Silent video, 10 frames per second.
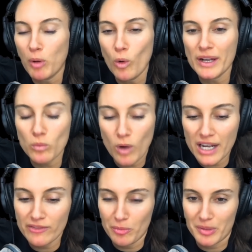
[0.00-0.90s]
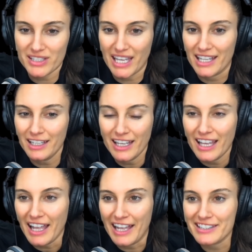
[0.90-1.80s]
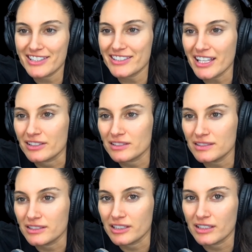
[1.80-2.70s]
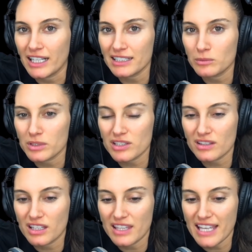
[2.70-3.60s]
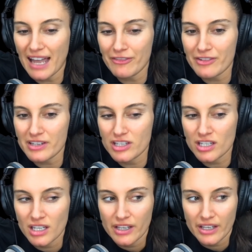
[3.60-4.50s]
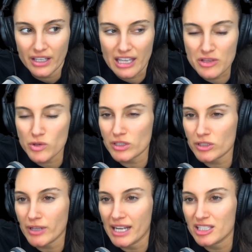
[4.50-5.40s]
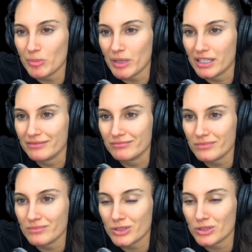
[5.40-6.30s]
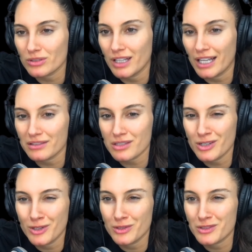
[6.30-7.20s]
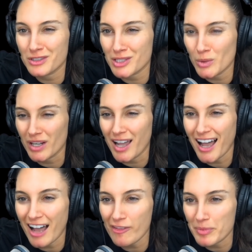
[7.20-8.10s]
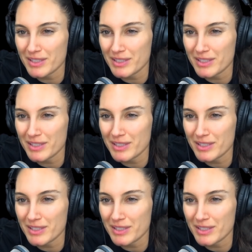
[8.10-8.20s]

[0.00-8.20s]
0.1 of a percent, and still, you're like, what's the, the average interest rates been sort of like two to two and a half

[ASSIGNMENT] No picture should be included when the data are set down again exactly.

[OUTPUT FOR THIS TASK]
Silent video, 10 frames per second.
[0.00-0.90s]
[0.90-1.80s]
[1.80-2.70s]
[2.70-3.60s]
[3.60-4.50s]
[4.50-5.40s]
[5.40-6.30s]
[6.30-7.20s]
[7.20-8.10s]
[8.10-8.20s]

[0.00-8.20s]
0.1 of a percent, and still, you're like, what's the, the average interest rates been sort of like two to two and a half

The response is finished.